(EXTRACTED DATA begins)

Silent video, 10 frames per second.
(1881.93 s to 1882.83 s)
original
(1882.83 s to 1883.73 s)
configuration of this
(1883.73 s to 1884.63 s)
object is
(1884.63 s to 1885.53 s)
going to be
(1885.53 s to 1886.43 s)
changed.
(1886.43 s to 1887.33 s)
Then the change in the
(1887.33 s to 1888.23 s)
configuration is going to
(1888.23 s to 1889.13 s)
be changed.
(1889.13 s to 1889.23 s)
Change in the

(EXTRACTED DATA ends)
(EXTRACTED DATA begins)

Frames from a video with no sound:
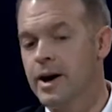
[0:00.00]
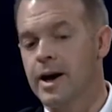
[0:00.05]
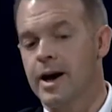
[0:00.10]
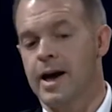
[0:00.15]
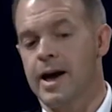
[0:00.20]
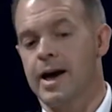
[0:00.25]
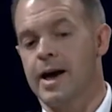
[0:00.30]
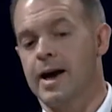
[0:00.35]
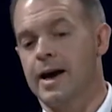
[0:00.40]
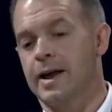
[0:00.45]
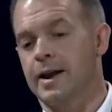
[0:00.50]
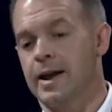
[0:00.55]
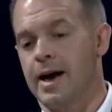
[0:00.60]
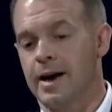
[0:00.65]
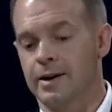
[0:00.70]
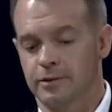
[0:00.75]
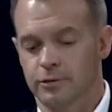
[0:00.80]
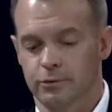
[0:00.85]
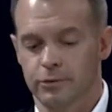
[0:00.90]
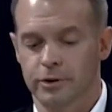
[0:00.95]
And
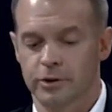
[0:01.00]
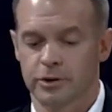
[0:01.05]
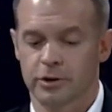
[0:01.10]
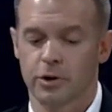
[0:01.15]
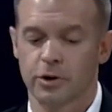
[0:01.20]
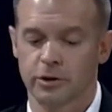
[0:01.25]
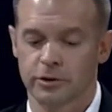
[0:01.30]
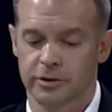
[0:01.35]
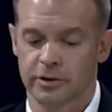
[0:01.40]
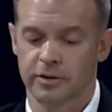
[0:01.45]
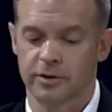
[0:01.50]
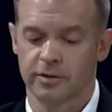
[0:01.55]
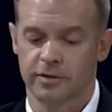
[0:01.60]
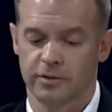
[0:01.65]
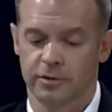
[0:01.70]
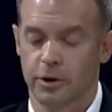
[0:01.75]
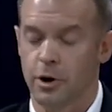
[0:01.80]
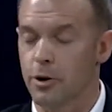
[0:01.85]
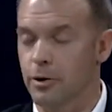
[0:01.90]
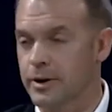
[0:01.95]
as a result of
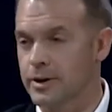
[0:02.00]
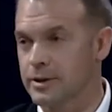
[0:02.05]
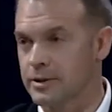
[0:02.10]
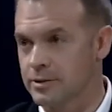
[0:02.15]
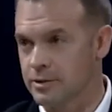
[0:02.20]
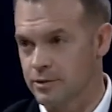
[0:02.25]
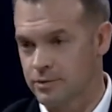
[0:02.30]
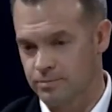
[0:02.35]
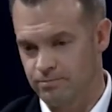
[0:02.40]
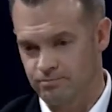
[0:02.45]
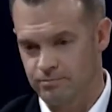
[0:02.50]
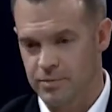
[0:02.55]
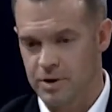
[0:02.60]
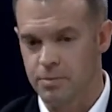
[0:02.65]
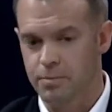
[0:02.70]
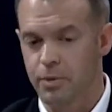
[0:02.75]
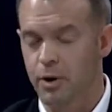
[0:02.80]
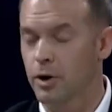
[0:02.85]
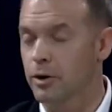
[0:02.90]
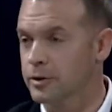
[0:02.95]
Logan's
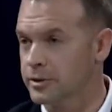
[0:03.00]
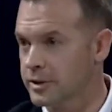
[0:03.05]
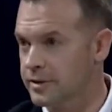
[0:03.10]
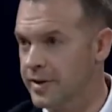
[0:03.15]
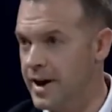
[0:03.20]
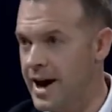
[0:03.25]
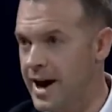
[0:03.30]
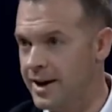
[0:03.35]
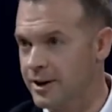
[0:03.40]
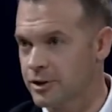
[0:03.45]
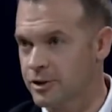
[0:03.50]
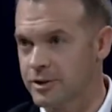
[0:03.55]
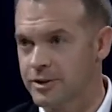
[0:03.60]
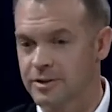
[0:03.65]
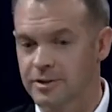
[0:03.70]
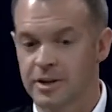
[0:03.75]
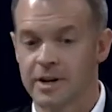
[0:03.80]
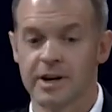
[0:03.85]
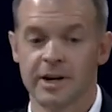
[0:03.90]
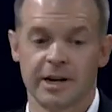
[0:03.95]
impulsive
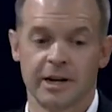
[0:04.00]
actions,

(EXTRACTED DATA ends)

**WHAT YOU NEED TO DO**
Determine how many lines above have the string "video" and output nothing besides the count.

**SOLUTION FOR THIS EXERCISE**
2